While the US got busy with Afghanistan and then directing its new war play in Iraq’s theatre Mian Musharraf in the neighbouring Pakistan bucked his men in the military and the ISI to play the game of poker with the US. A clever Pakistani administration (read military) supported by the consummate cunning and guile of the ISI kept plying the White House war strategists with freshly harvested opium from Kandahar and Helmand topped by a thinly coated veneer of shimmering sweet nothings which would send the White House war strategists into a trance reciting, much as the animals would read out the commandments set out by Major the Pig in Orwell’s Animal Farm -  Four legs good, two legs bad – a commandment that sounded like this: Pakistan is good, Taliban are bad.

And now with a repeat of tragedy that befell the US citizens on 9/11 pre-empted just in the nick of time at the Times Square the secretary of state admits Pakistan has been taking it for a ride all this while. "I think that there was a double game going on in the previous years, where we got a lot of lip service but very little produced.” But why did you have to wait for a bomb scare like the one at Times Square to pull the lid on Pakistan, the state ii trusted past nine years to take its fight against terror to the next level?

What the US got was a scare or two post 9/11 in comparison with what terrorists and Talibani terror outfits working out of Pakistan destined for India.
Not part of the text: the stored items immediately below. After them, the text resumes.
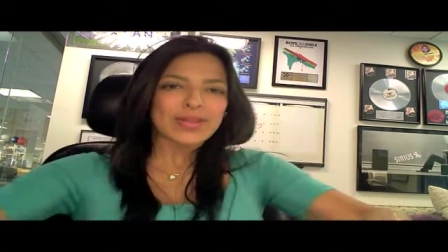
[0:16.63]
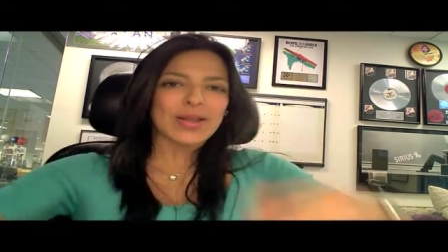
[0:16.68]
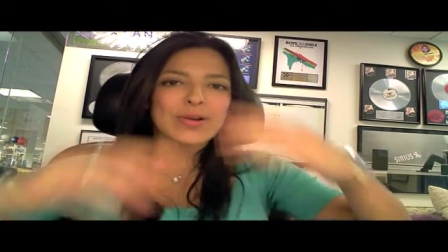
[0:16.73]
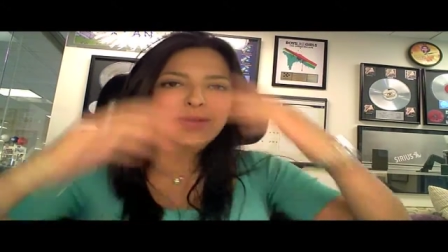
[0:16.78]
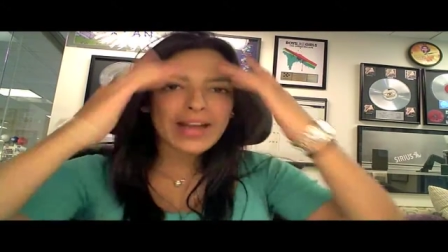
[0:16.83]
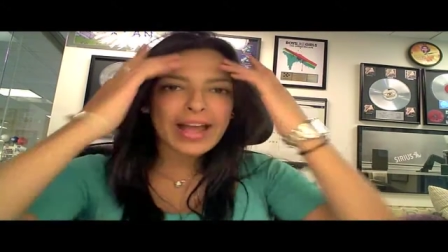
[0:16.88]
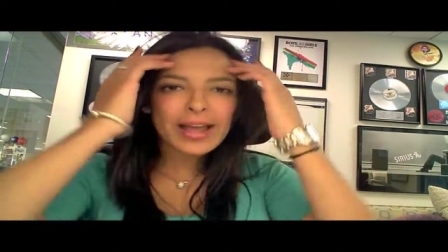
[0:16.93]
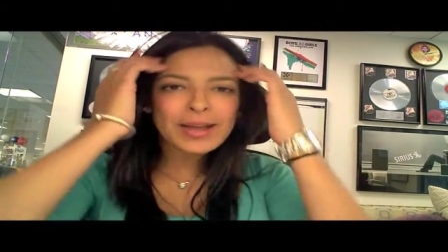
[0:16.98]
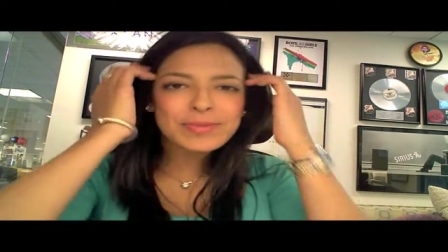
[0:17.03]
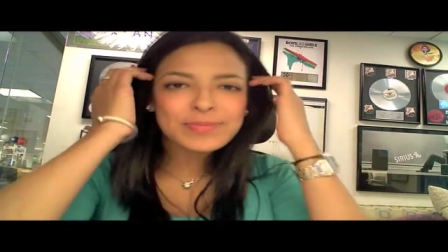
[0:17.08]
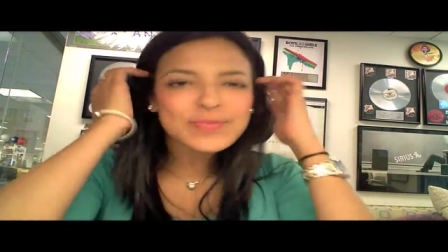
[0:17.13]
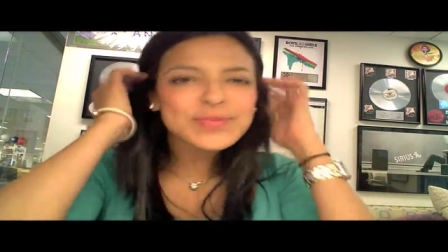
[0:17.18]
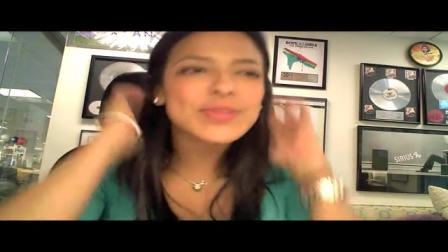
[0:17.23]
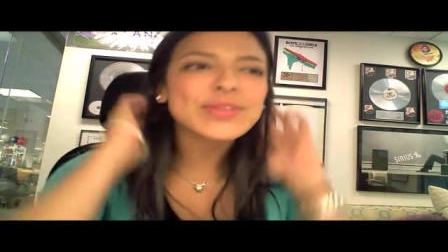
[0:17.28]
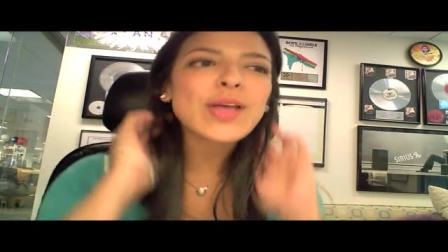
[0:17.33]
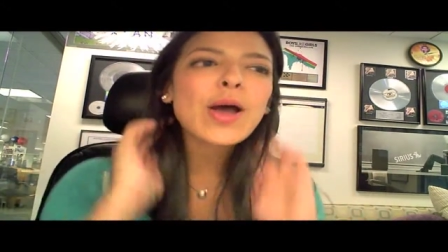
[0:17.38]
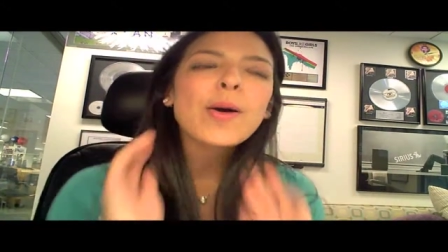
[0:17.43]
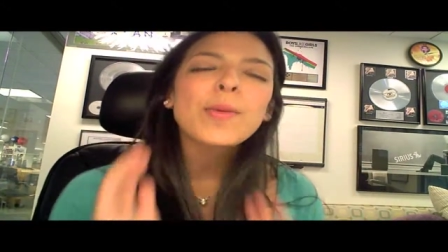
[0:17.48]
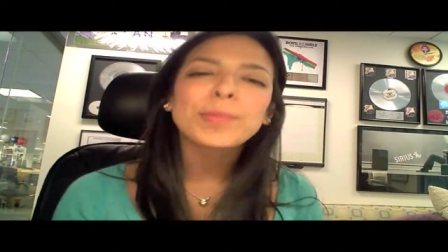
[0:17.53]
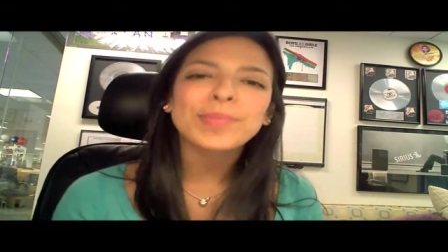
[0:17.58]
Okay,
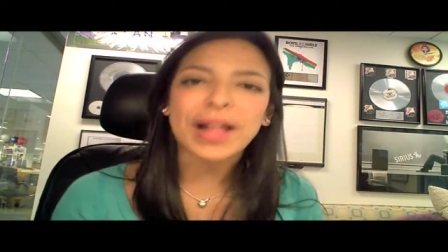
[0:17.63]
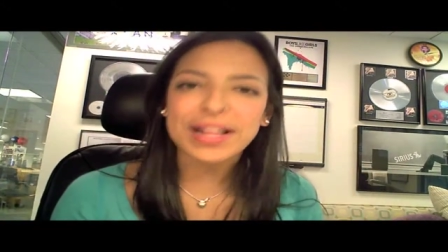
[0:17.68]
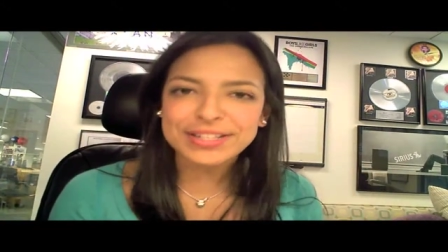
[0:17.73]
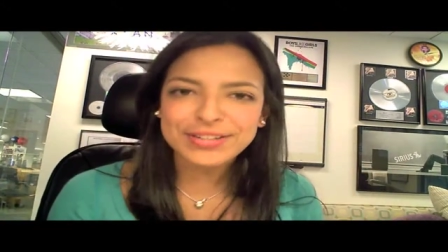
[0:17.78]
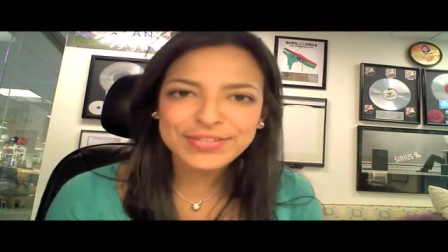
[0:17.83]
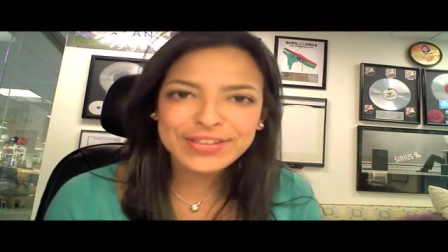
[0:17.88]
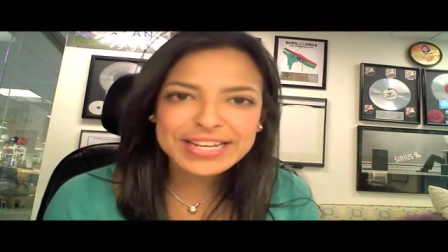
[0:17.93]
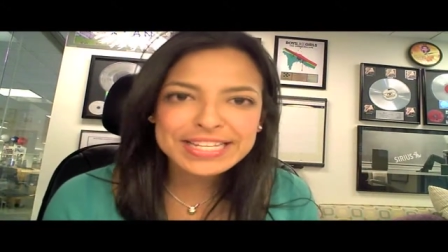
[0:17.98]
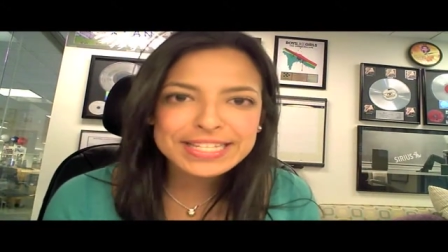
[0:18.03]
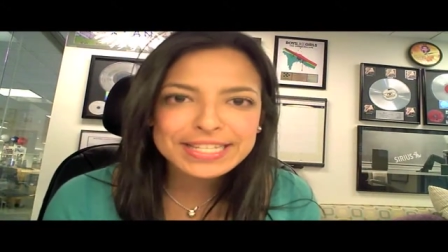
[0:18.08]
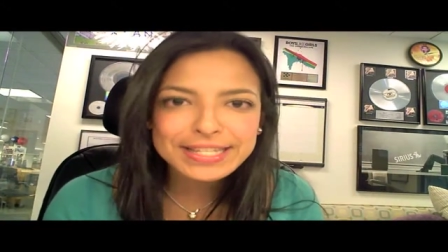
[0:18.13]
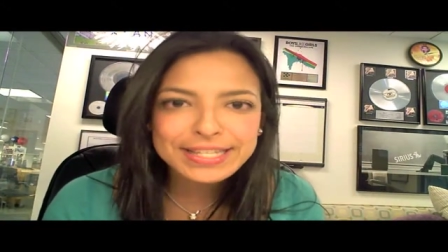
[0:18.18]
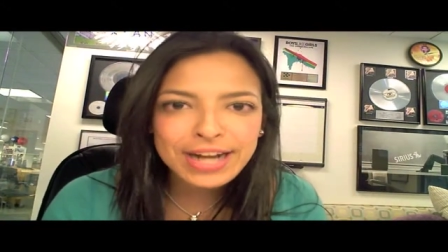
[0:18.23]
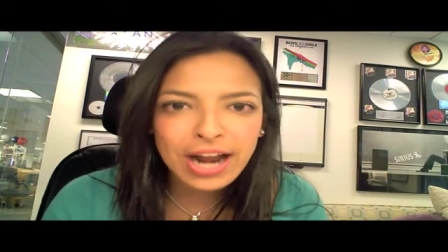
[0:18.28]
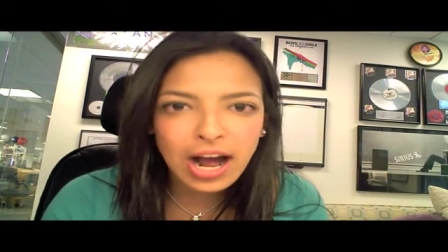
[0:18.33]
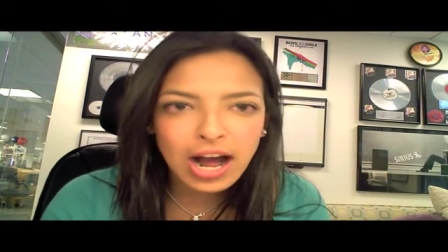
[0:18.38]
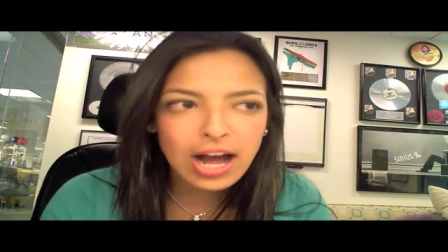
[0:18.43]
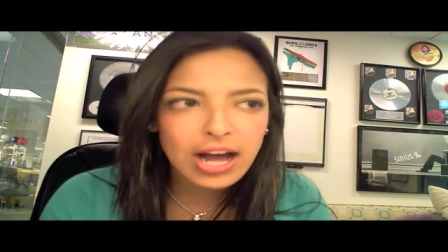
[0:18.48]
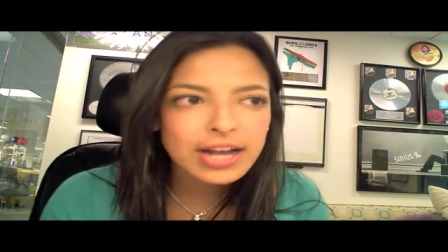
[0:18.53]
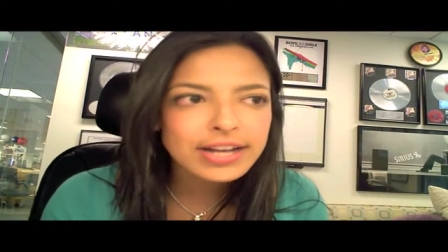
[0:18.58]
so lots of kisses and
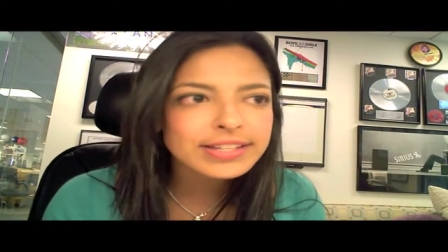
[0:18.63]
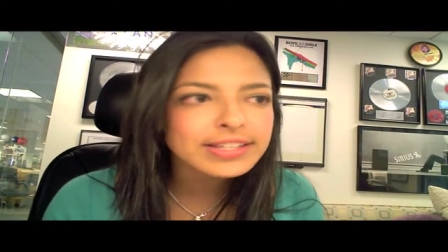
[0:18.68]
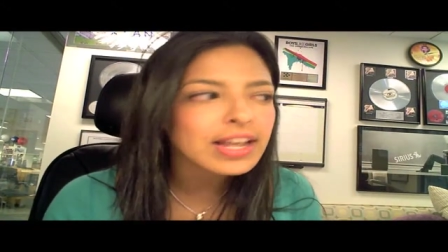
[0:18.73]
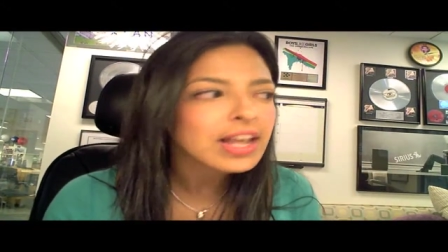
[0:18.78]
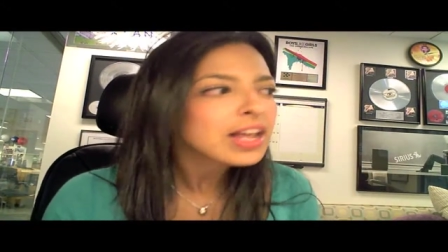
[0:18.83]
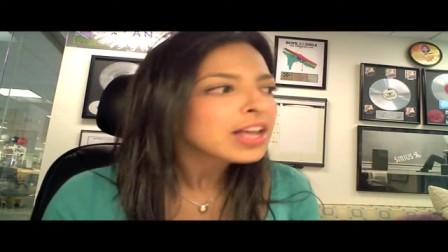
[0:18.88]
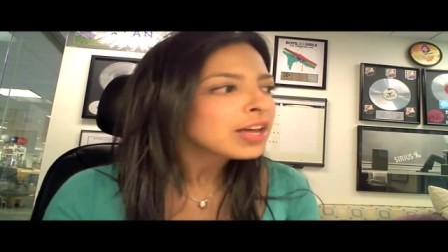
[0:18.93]
hugs.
Pakistan along with its non-state players was seen giving India a thousand cuts on its body and soul. For Pakistan the dates of Mumbai massacre, Mumbai train blast or the attack on the Indian parliament and the trail of blood it left behind served as yet another trophy for a job well done.

And yet there is a difference in how the US and India pursue human rights and believe in the principles of international justice. Amir Ajmal Kasab, the lone surviving Pakistani terrorist and the main accused in the 26/11 massacre, was convicted by an Indian court of law on five counts of murder, massacre and waging war against the state after an elaborate, transparent and a fair trial far removed from the display of perverse revenge at camp Delta and camp X-ray at the Guantanamo Bay.

The Pakistan administration voluntarily swung into action looking for other clues and rounding up suspects at home related to Shahzad and the bomb scare in New York. India is still looking askance at Pakistan which has stubbornly refused to cooperate in the 2611 investigation despite all evidences squaring up to the involvement of dreaded terrorists operating from Pakistani soil. Initial investigation into bomb scare reveals Shahzad’s links with the handlers of 2611 Mumbai massacre also.

Pakistan claims it, too, is a victim of terrorism. This way it seeks to align itself on the side of peace. But Pakistan’s shenanigans have been unmasked. The veil over its ‘double-game’ has been lifted. India alone will not burn in the inferno of international terrorism which has its spiritual, political and commercial headquarters in Pakistan. Time for Clinton and the US' natural western allies to stop playing the double-game with India. They will only be paying lip service to India’s fight against terrorism if they fail to contain Pakistan and its perverse dream to spearhead an agenda that spells threat to global peace and security.